I am German living in Germany, but prefer to do my computing in English.
Apparently that confuses any web sites.

All I want is to have an English site when I type in google.com. If I want to
search in German, I can go to google.de.

What could be simpler than that? All the other stuff is confusing and
annoying. It's also not really "restful"-ish, is it? I think it would
preferable to give the same site as a result of opening an URL, not change it
depending on mysterious parameters.

How is a non-geek even to find out about the accept-headers? Say I know
nothing about Computers, go to Google.com and suddenly I am forwarded to
Google.de. How do I solve the problem?

------
makecheck
Whenever you travel far away, it’s a good idea to “pre-Google” a few important
things and physically store the results. And, install a translation app. You
just never know if your connection will be reliable or reinterpreted in some
way.

It is also useful to have a blocker because occasionally you can deal with
problems by blocking offending domain references. For instance, pages might
“not load” due to font server access issues but realistically you can kill
those and see the page anyway.

------
Merovius
I don't know. I'm annoyed by sites doing that too, but I don't think the
author appreciates the complexity of the issue. Two examples:

They choose Google search results as an example; but when I'm in the
Netherlands, I definitely don't want them to exclude the website of a
Restaurant or Tourist attraction from the results, just because I don't speak
Dutch. That's what Google Translate is for, after all. On the other hand, when
I Google for Recipes, maybe don't show me Dutch results even if I'm in the
Netherlands; I might be able to have them translated, but I think there are
enough English or German recipes for Tomato Sauce too that wouldn't need to go
through this extra layer of indirection. So there definitely _is_ a
correlation between language settings and Geography - in _some_ cases.
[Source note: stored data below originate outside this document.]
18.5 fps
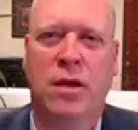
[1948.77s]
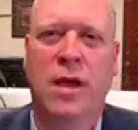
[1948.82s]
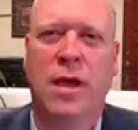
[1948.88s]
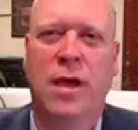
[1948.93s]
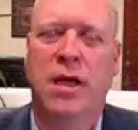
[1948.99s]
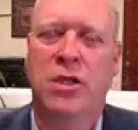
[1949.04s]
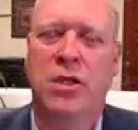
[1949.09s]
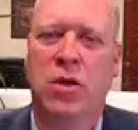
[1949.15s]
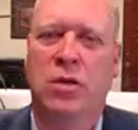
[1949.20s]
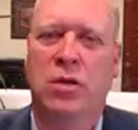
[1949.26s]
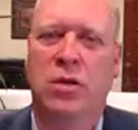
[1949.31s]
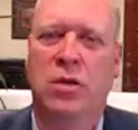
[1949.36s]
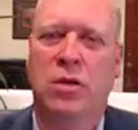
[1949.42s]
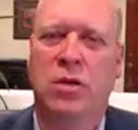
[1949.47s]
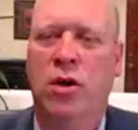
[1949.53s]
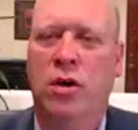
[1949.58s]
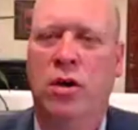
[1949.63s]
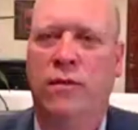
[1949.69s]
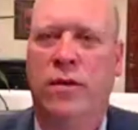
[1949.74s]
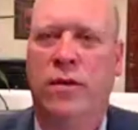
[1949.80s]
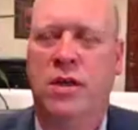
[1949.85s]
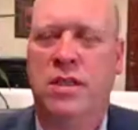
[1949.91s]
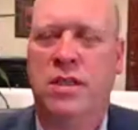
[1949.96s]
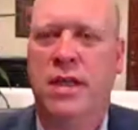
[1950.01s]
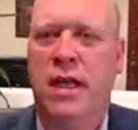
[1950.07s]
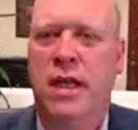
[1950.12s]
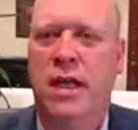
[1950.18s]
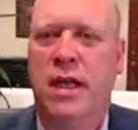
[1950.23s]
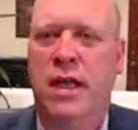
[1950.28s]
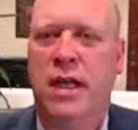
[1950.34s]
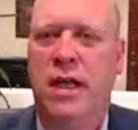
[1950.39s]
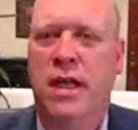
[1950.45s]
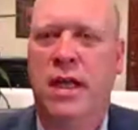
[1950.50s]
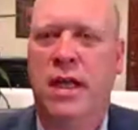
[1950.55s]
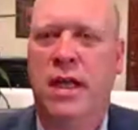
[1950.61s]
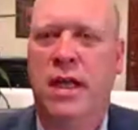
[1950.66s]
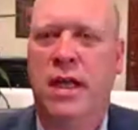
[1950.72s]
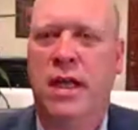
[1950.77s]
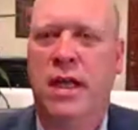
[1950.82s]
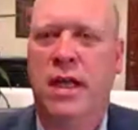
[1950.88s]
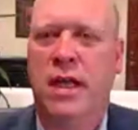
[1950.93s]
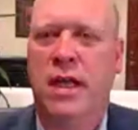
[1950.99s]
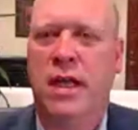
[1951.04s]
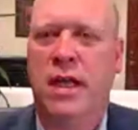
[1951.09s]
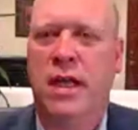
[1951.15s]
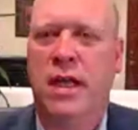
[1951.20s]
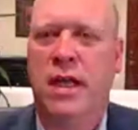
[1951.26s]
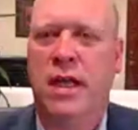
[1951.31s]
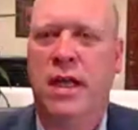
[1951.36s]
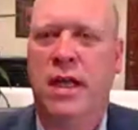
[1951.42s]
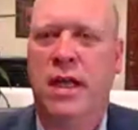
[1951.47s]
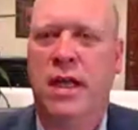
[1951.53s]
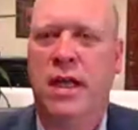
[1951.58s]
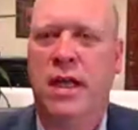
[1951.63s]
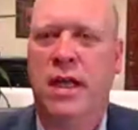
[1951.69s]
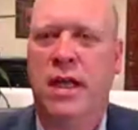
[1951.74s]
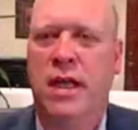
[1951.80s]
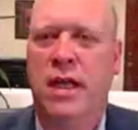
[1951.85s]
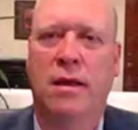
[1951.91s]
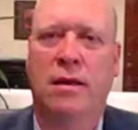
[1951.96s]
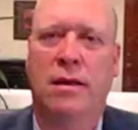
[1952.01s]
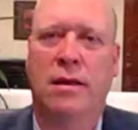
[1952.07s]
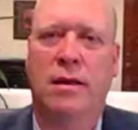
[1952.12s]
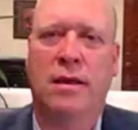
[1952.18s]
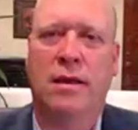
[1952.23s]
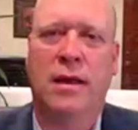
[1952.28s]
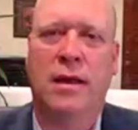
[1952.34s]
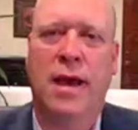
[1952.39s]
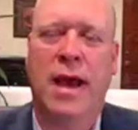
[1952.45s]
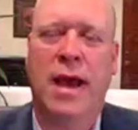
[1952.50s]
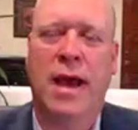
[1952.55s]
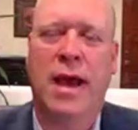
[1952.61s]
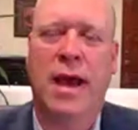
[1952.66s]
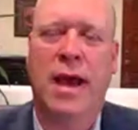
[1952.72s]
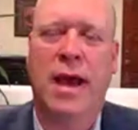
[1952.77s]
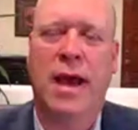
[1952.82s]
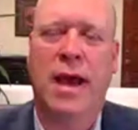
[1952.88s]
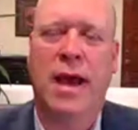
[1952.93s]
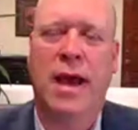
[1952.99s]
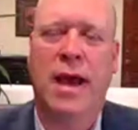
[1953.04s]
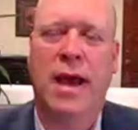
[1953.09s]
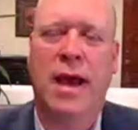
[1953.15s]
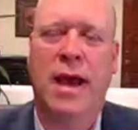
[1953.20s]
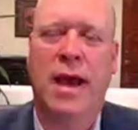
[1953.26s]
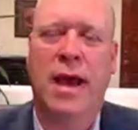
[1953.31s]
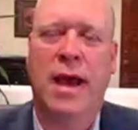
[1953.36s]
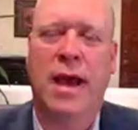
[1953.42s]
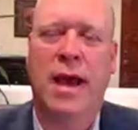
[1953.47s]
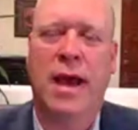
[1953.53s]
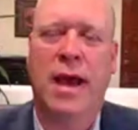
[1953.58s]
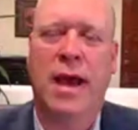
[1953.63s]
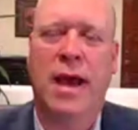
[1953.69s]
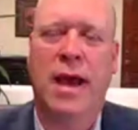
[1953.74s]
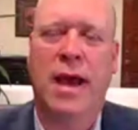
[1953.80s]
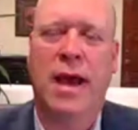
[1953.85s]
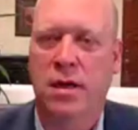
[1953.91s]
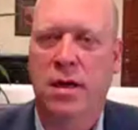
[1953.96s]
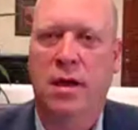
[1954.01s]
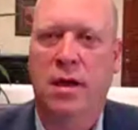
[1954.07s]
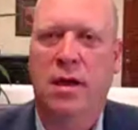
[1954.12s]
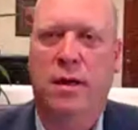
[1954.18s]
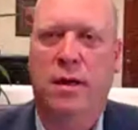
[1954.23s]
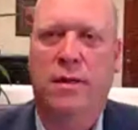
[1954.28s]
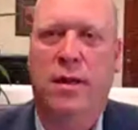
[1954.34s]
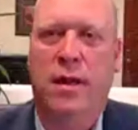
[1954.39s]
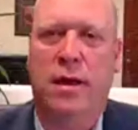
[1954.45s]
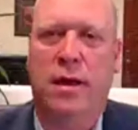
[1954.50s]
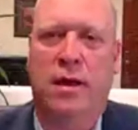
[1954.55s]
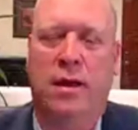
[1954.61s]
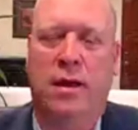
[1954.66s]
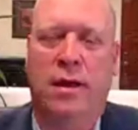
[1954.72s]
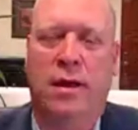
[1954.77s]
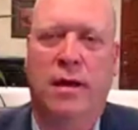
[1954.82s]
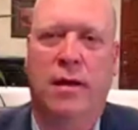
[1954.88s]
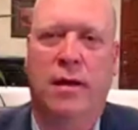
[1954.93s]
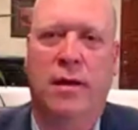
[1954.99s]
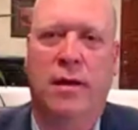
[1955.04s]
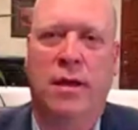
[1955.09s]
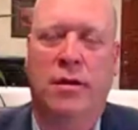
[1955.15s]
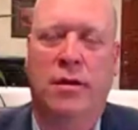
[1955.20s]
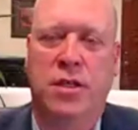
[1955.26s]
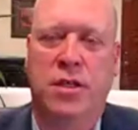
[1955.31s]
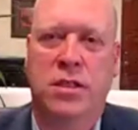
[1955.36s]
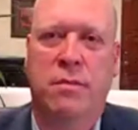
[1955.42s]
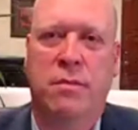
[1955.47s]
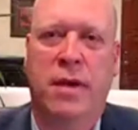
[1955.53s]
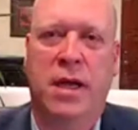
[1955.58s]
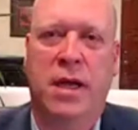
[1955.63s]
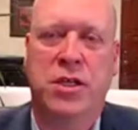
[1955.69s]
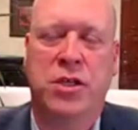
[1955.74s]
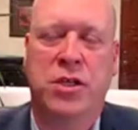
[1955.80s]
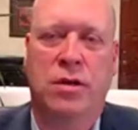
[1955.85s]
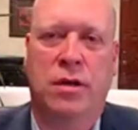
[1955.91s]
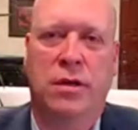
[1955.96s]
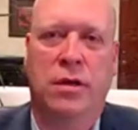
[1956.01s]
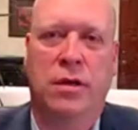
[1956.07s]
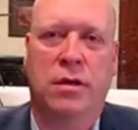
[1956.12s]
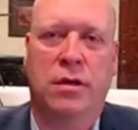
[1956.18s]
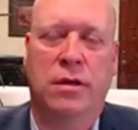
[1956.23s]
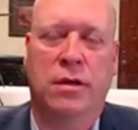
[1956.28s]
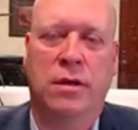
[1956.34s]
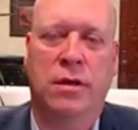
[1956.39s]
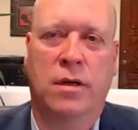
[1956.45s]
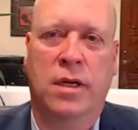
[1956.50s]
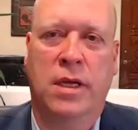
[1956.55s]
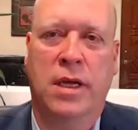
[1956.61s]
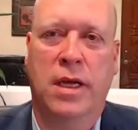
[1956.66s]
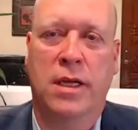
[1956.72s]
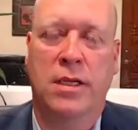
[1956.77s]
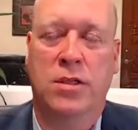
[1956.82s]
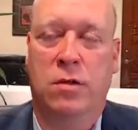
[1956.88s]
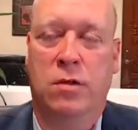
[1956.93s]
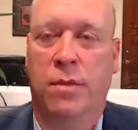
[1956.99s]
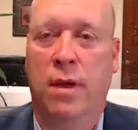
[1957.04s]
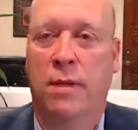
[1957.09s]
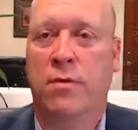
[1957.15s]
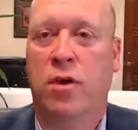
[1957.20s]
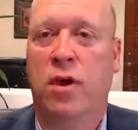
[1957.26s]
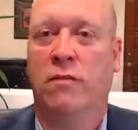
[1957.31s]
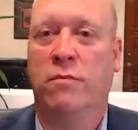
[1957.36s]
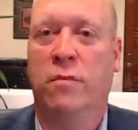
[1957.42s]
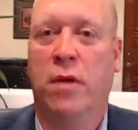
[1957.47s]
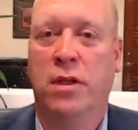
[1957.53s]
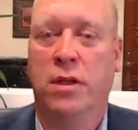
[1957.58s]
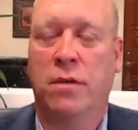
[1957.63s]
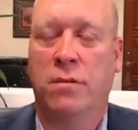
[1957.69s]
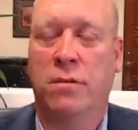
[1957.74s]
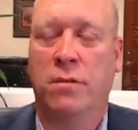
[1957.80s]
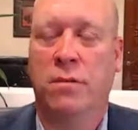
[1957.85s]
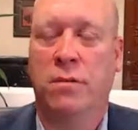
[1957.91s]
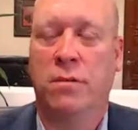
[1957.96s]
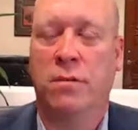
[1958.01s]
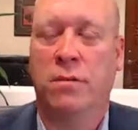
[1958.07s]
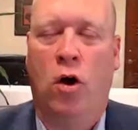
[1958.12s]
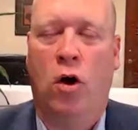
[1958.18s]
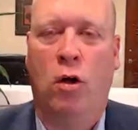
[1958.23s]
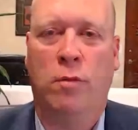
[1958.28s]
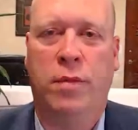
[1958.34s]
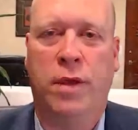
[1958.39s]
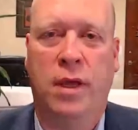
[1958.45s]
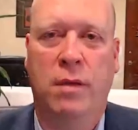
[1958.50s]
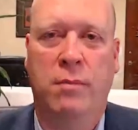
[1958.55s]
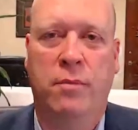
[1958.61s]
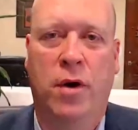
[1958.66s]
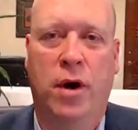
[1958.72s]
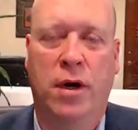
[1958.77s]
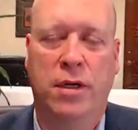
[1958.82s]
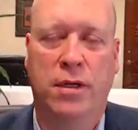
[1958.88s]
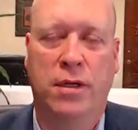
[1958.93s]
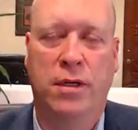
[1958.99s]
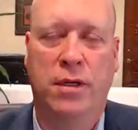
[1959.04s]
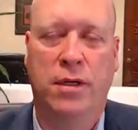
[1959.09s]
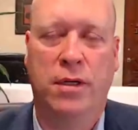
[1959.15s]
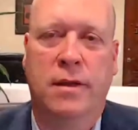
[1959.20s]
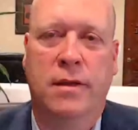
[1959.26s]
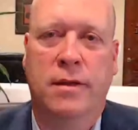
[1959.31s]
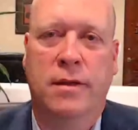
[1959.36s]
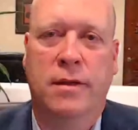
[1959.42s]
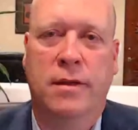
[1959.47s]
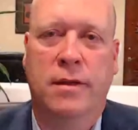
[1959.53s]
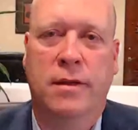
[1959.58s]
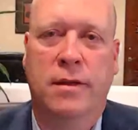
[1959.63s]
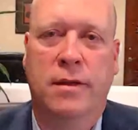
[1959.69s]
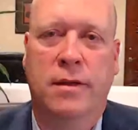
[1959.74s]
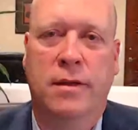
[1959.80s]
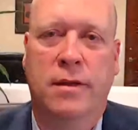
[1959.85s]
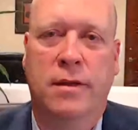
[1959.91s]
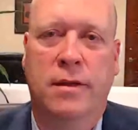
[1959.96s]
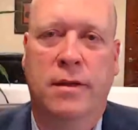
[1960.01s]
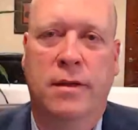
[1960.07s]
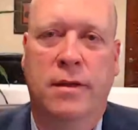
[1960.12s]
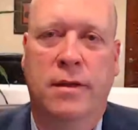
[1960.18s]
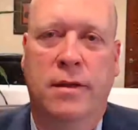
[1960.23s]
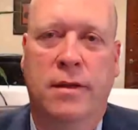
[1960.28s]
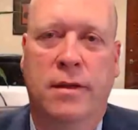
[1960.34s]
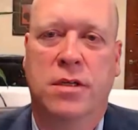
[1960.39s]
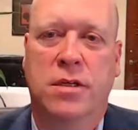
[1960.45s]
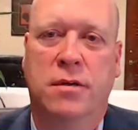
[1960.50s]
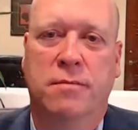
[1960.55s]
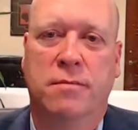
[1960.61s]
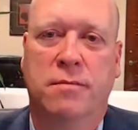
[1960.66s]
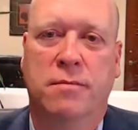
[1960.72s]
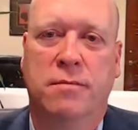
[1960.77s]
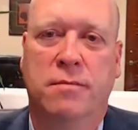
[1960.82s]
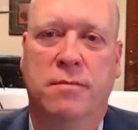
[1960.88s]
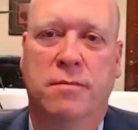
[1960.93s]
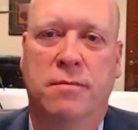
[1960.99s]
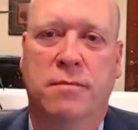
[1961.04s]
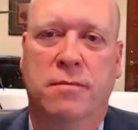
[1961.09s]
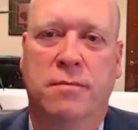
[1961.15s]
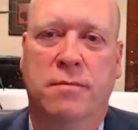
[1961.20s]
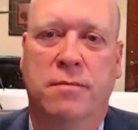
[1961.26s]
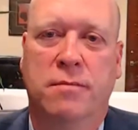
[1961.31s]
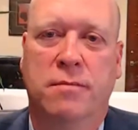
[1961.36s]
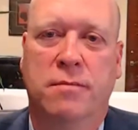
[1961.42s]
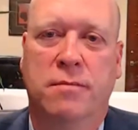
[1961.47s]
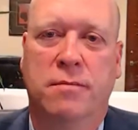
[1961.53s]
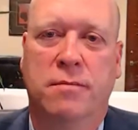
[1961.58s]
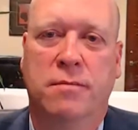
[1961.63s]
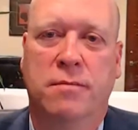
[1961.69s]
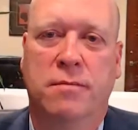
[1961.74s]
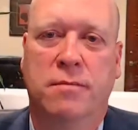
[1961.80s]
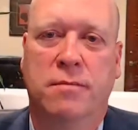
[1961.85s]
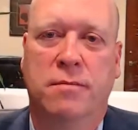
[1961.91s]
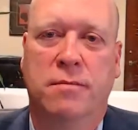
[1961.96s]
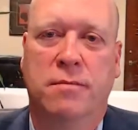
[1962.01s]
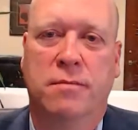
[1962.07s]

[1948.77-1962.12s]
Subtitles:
So it's also good for estate planning and dividing assets purposes. It's a lot easier than, just imagine your kids, or maybe you have multiple kids, all being partners in a commercial venture. So something to think about.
I'm also dissatisfied with Accept-Language. For example, I speak both English
and German well enough that there isn't a huge difference in comprehension. If
I just set Accept-Language to English and German with q=1, and visit pages of
a German, a US and a Spanish University (assuming all three of them have all
languages available), they should behave very differently.

Now, let's complicate things by throwing politics into the mix; choose the
wrong language or show the wrong results and suddenly you are offending one
subset of people or the other.

Languages, Countries, Politics and Humans in general are inherently messy and
complicated. If you see a problem that has to do with any of those and you
start a sentence with "just do X", then it is very likely that your
Engineering brain is oversimplifying things (and also, FWIW, you are showing
your privilege in not having to consider that other people might work _very_
differently).

------
soneil
The problem is that it's surprisingly difficult to make accept-language
negotiation actually work (unless users specifically dig into their
configuration and make it so, no browser I've tried gets this right out of the
box)

Lets take a reasonable scenario - the wikipedia articles for Birmingham (UK).
In English, the article is as fleshed out as you'd expect, for the second-
largest city in the UK. In Slovak, there's a couple of pretty pictures, and
two sentences.

A user arrives with the header "Accept-Language: sk-SK,en-US;q=0.8,en;q=0.6".
Which article to I send them?

The 'naive' approach is to send them the two-line summary in Slovak. Their
preference is Slovak, I have Slovak, let's do this. Easy.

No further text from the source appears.